About this exercise.
The entries are to be reproduced verbatim, with all pictures omitted.

[Saved entries]
--

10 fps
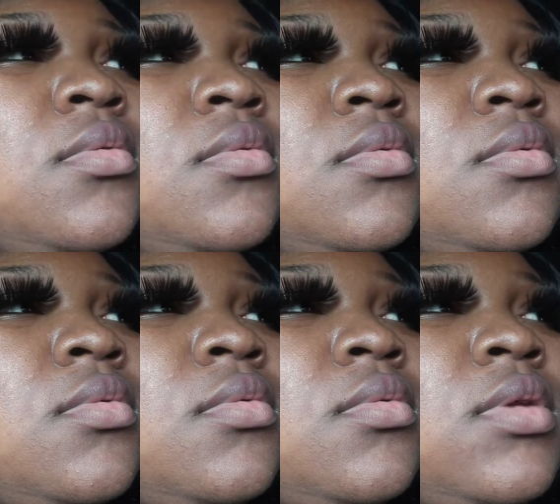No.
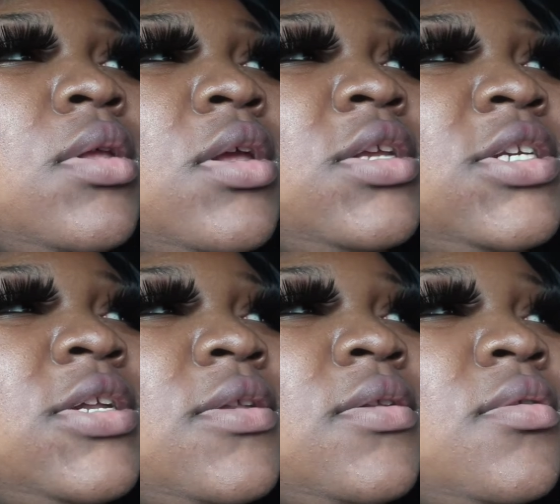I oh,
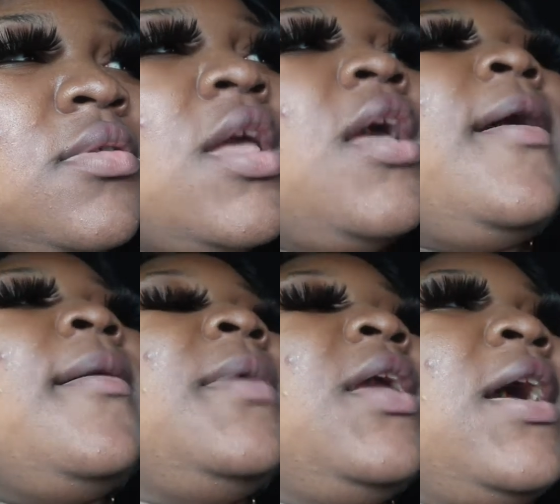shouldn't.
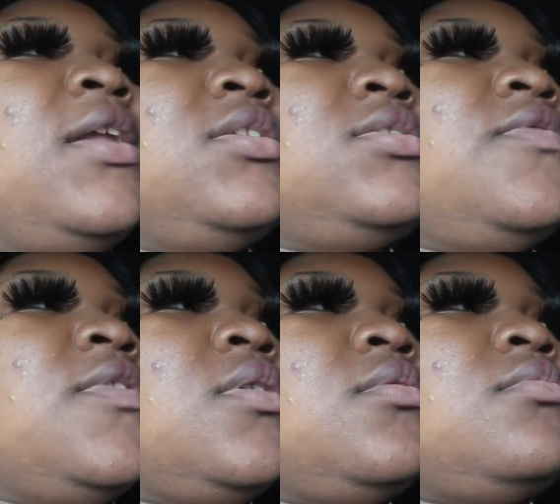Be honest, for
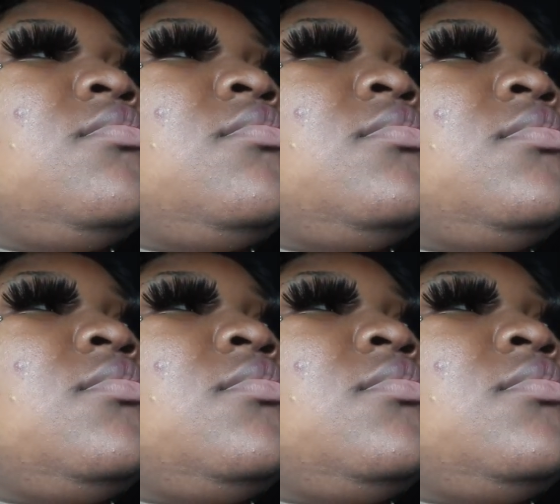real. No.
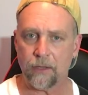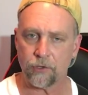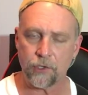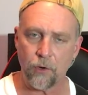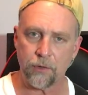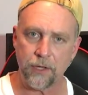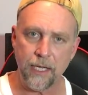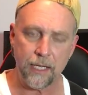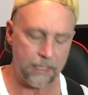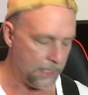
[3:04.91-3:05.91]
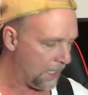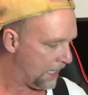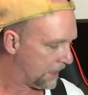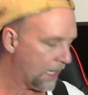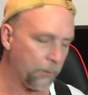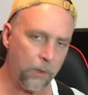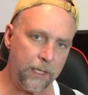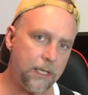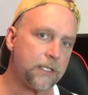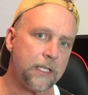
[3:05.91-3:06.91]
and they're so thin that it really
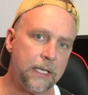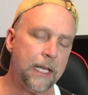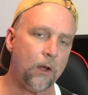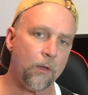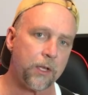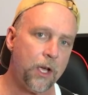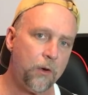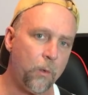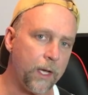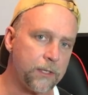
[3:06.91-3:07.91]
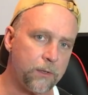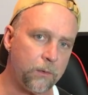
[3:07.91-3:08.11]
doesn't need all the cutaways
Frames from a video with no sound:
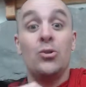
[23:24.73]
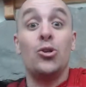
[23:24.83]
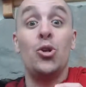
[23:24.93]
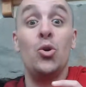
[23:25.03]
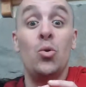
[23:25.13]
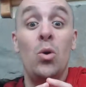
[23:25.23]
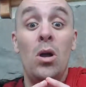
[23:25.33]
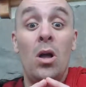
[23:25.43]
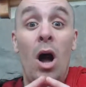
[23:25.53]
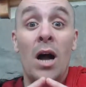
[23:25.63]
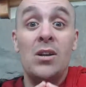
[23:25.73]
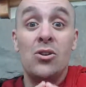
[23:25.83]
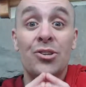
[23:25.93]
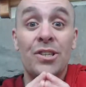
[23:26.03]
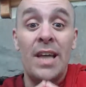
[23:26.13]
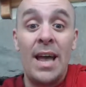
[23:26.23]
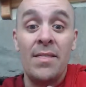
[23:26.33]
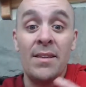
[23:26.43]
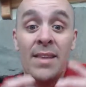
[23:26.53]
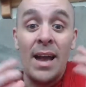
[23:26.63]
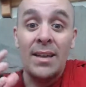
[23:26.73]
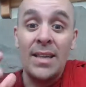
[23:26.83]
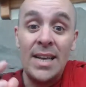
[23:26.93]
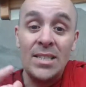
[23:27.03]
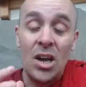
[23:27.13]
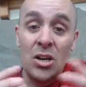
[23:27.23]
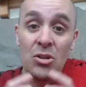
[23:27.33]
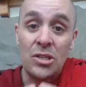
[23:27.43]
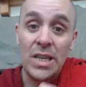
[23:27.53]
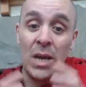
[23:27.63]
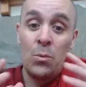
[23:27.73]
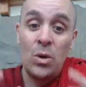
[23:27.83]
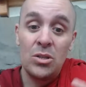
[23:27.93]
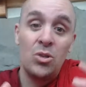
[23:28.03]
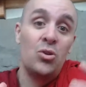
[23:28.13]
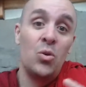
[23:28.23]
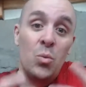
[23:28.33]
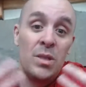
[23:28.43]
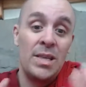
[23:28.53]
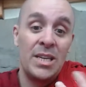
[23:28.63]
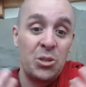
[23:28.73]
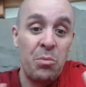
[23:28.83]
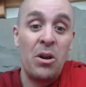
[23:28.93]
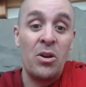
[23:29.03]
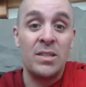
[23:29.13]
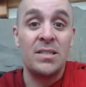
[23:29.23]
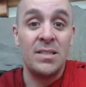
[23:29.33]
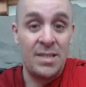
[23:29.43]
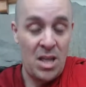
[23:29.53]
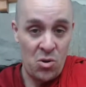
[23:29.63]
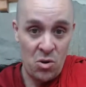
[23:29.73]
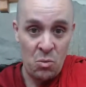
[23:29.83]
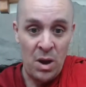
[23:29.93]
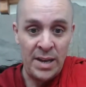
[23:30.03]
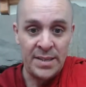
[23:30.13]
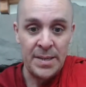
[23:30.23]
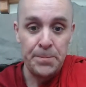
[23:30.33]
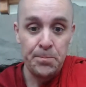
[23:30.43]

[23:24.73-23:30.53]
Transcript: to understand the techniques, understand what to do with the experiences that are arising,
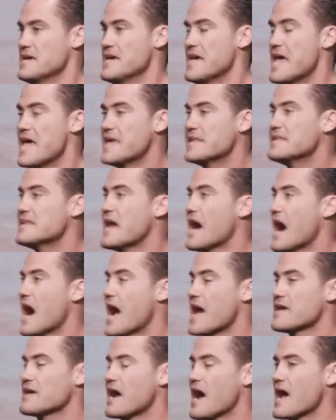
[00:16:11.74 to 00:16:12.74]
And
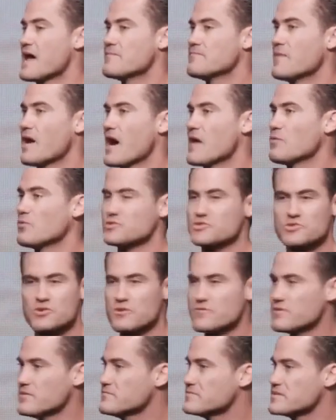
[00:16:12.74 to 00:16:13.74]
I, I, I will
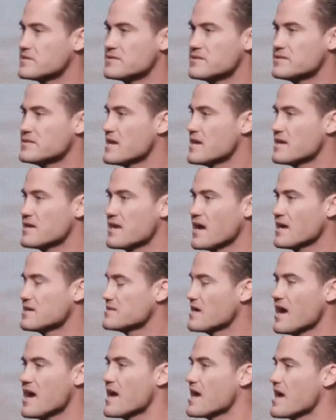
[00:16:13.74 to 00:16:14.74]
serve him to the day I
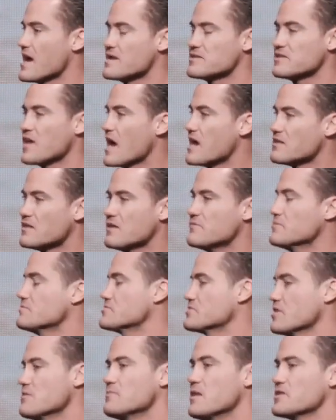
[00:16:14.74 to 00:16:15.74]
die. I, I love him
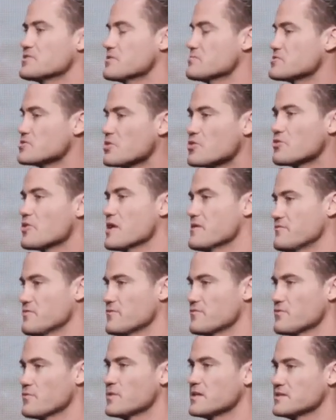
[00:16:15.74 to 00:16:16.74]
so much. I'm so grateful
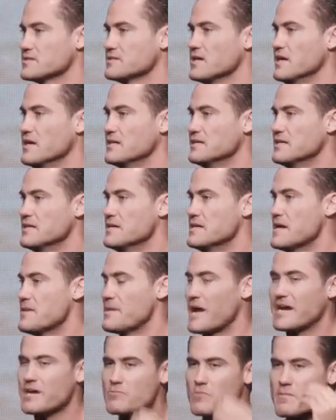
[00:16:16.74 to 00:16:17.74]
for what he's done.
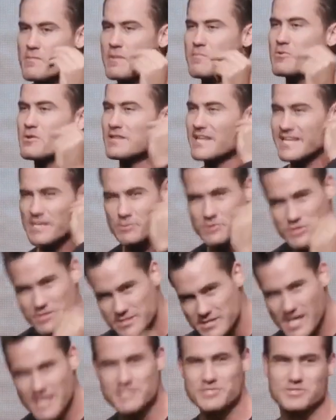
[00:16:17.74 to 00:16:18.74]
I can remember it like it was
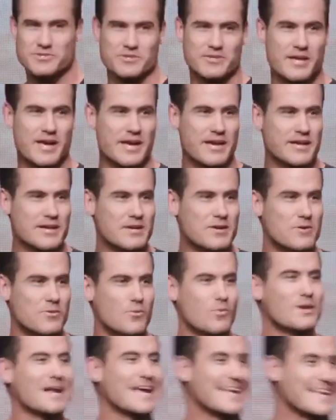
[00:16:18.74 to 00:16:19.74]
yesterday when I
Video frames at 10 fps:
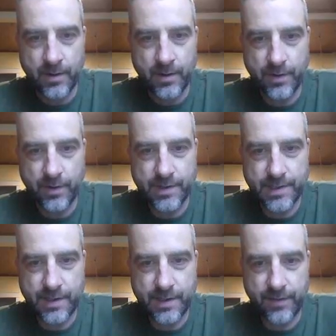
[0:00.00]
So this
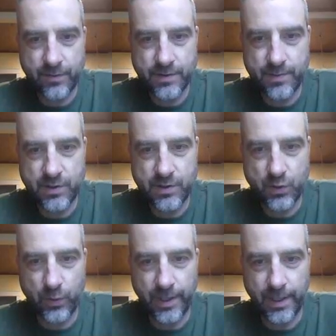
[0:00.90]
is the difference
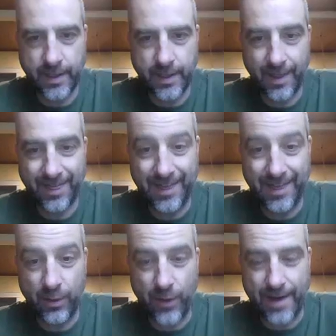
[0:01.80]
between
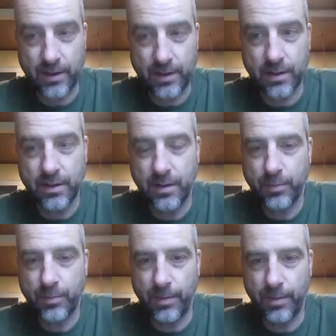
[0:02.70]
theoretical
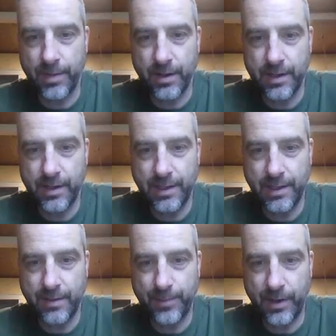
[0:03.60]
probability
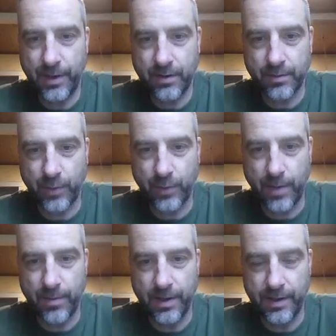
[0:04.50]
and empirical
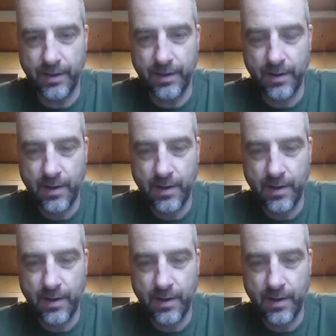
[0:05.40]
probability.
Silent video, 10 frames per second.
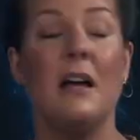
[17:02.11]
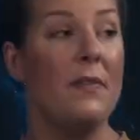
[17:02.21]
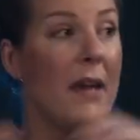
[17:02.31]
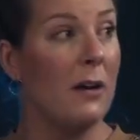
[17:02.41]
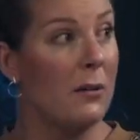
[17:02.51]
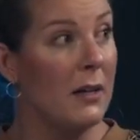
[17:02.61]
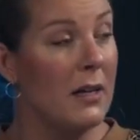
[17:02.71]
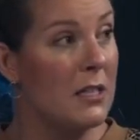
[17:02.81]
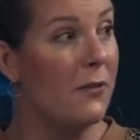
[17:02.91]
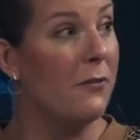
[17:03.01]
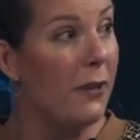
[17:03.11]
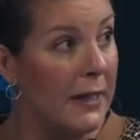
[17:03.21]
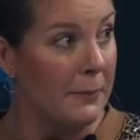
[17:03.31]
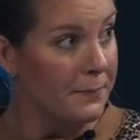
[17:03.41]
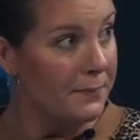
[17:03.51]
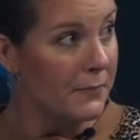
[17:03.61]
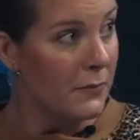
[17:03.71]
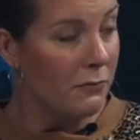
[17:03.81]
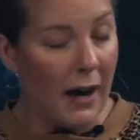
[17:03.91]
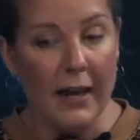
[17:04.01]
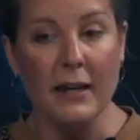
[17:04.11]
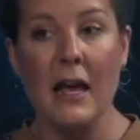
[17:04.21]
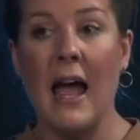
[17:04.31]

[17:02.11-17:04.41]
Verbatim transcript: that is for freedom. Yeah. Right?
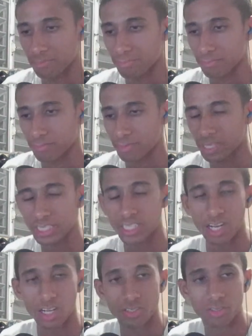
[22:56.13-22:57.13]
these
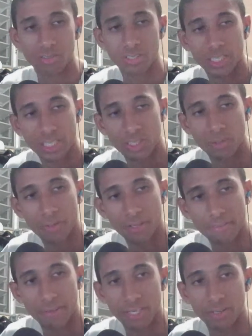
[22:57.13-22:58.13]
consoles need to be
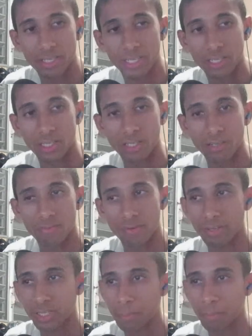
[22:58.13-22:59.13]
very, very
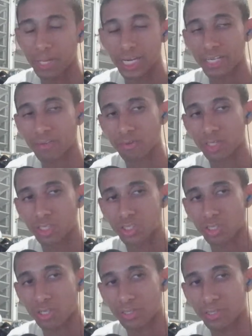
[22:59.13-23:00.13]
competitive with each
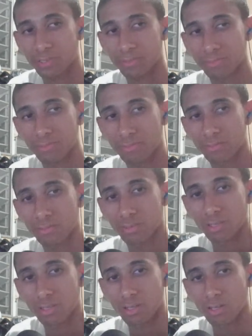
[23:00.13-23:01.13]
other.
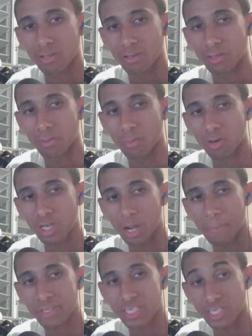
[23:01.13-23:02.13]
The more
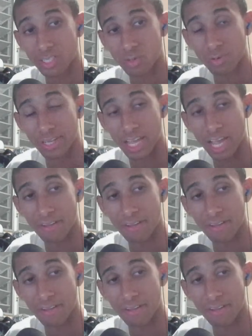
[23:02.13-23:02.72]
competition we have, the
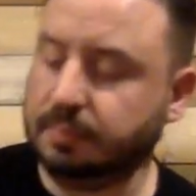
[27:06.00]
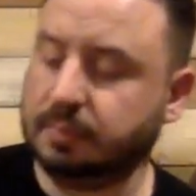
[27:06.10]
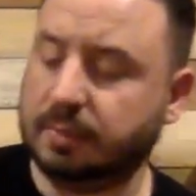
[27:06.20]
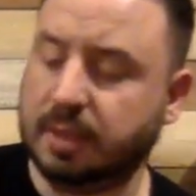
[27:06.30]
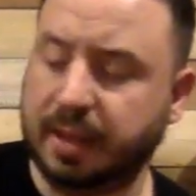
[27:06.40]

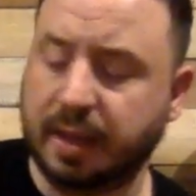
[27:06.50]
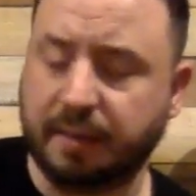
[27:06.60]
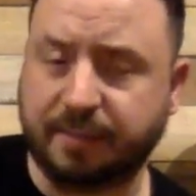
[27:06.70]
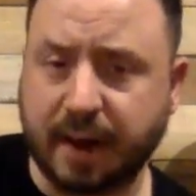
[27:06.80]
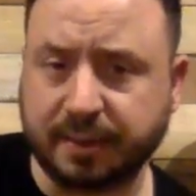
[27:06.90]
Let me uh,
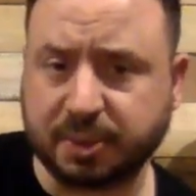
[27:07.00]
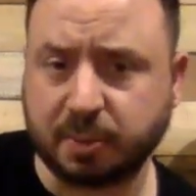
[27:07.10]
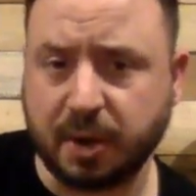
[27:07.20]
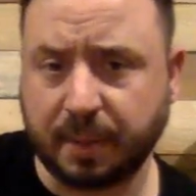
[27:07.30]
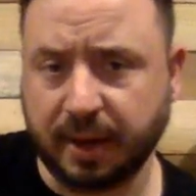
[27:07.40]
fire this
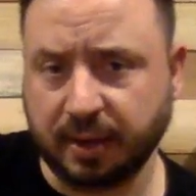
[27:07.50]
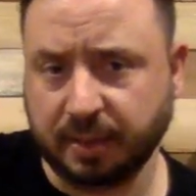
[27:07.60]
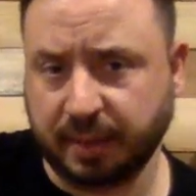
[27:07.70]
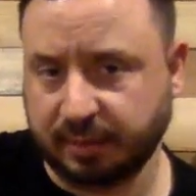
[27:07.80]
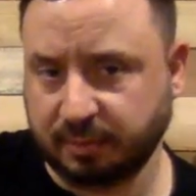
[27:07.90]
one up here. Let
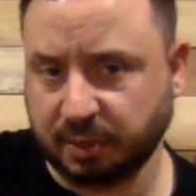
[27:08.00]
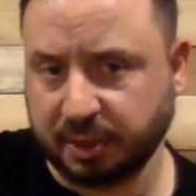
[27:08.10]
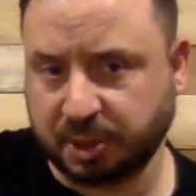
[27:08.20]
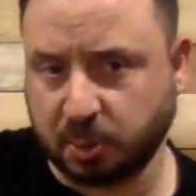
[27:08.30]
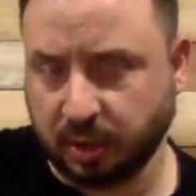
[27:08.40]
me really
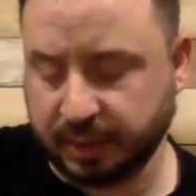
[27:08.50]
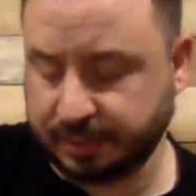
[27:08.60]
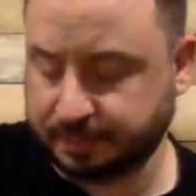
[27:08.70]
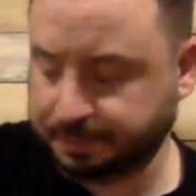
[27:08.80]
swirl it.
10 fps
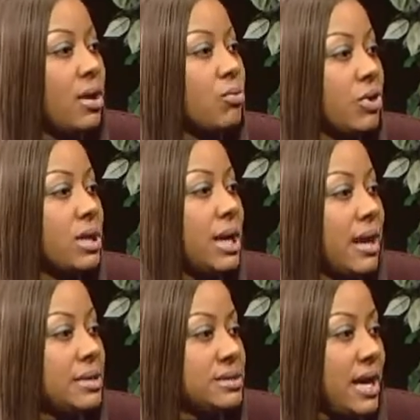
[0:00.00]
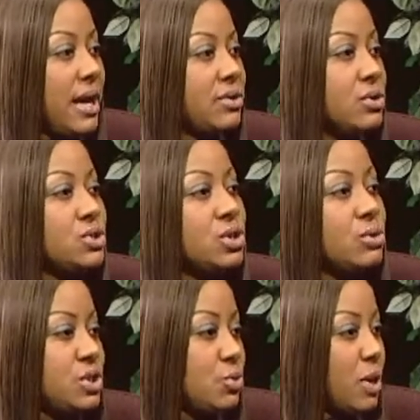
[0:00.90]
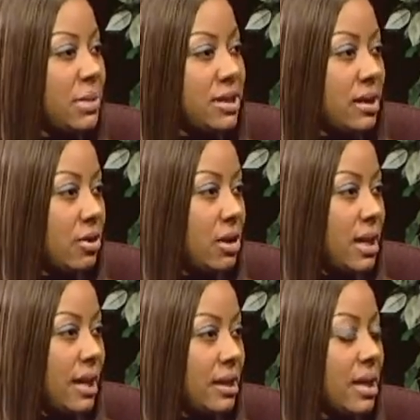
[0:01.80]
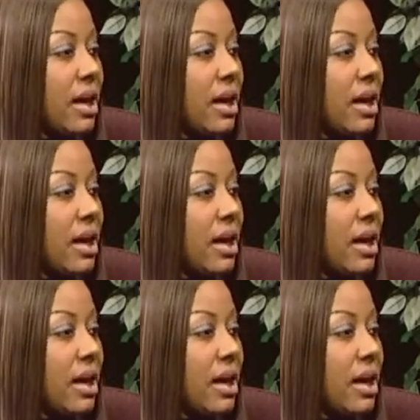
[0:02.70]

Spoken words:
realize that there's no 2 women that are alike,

--

Task solution.
10 fps
No.
I oh,
shouldn't.
Be honest, for
real. No.
[3:04.91-3:05.91]
[3:05.91-3:06.91]
and they're so thin that it really
[3:06.91-3:07.91]
[3:07.91-3:08.11]
doesn't need all the cutaways
Frames from a video with no sound:
[23:24.73]
[23:24.83]
[23:24.93]
[23:25.03]
[23:25.13]
[23:25.23]
[23:25.33]
[23:25.43]
[23:25.53]
[23:25.63]
[23:25.73]
[23:25.83]
[23:25.93]
[23:26.03]
[23:26.13]
[23:26.23]
[23:26.33]
[23:26.43]
[23:26.53]
[23:26.63]
[23:26.73]
[23:26.83]
[23:26.93]
[23:27.03]
[23:27.13]
[23:27.23]
[23:27.33]
[23:27.43]
[23:27.53]
[23:27.63]
[23:27.73]
[23:27.83]
[23:27.93]
[23:28.03]
[23:28.13]
[23:28.23]
[23:28.33]
[23:28.43]
[23:28.53]
[23:28.63]
[23:28.73]
[23:28.83]
[23:28.93]
[23:29.03]
[23:29.13]
[23:29.23]
[23:29.33]
[23:29.43]
[23:29.53]
[23:29.63]
[23:29.73]
[23:29.83]
[23:29.93]
[23:30.03]
[23:30.13]
[23:30.23]
[23:30.33]
[23:30.43]

[23:24.73-23:30.53]
Transcript: to understand the techniques, understand what to do with the experiences that are arising,
[00:16:11.74 to 00:16:12.74]
And
[00:16:12.74 to 00:16:13.74]
I, I, I will
[00:16:13.74 to 00:16:14.74]
serve him to the day I
[00:16:14.74 to 00:16:15.74]
die. I, I love him
[00:16:15.74 to 00:16:16.74]
so much. I'm so grateful
[00:16:16.74 to 00:16:17.74]
for what he's done.
[00:16:17.74 to 00:16:18.74]
I can remember it like it was
[00:16:18.74 to 00:16:19.74]
yesterday when I
Video frames at 10 fps:
[0:00.00]
So this
[0:00.90]
is the difference
[0:01.80]
between
[0:02.70]
theoretical
[0:03.60]
probability
[0:04.50]
and empirical
[0:05.40]
probability.
Silent video, 10 frames per second.
[17:02.11]
[17:02.21]
[17:02.31]
[17:02.41]
[17:02.51]
[17:02.61]
[17:02.71]
[17:02.81]
[17:02.91]
[17:03.01]
[17:03.11]
[17:03.21]
[17:03.31]
[17:03.41]
[17:03.51]
[17:03.61]
[17:03.71]
[17:03.81]
[17:03.91]
[17:04.01]
[17:04.11]
[17:04.21]
[17:04.31]

[17:02.11-17:04.41]
Verbatim transcript: that is for freedom. Yeah. Right?
[22:56.13-22:57.13]
these
[22:57.13-22:58.13]
consoles need to be
[22:58.13-22:59.13]
very, very
[22:59.13-23:00.13]
competitive with each
[23:00.13-23:01.13]
other.
[23:01.13-23:02.13]
The more
[23:02.13-23:02.72]
competition we have, the
[27:06.00]
[27:06.10]
[27:06.20]
[27:06.30]
[27:06.40]

[27:06.50]
[27:06.60]
[27:06.70]
[27:06.80]
[27:06.90]
Let me uh,
[27:07.00]
[27:07.10]
[27:07.20]
[27:07.30]
[27:07.40]
fire this
[27:07.50]
[27:07.60]
[27:07.70]
[27:07.80]
[27:07.90]
one up here. Let
[27:08.00]
[27:08.10]
[27:08.20]
[27:08.30]
[27:08.40]
me really
[27:08.50]
[27:08.60]
[27:08.70]
[27:08.80]
swirl it.
10 fps
[0:00.00]
[0:00.90]
[0:01.80]
[0:02.70]

Spoken words:
realize that there's no 2 women that are alike,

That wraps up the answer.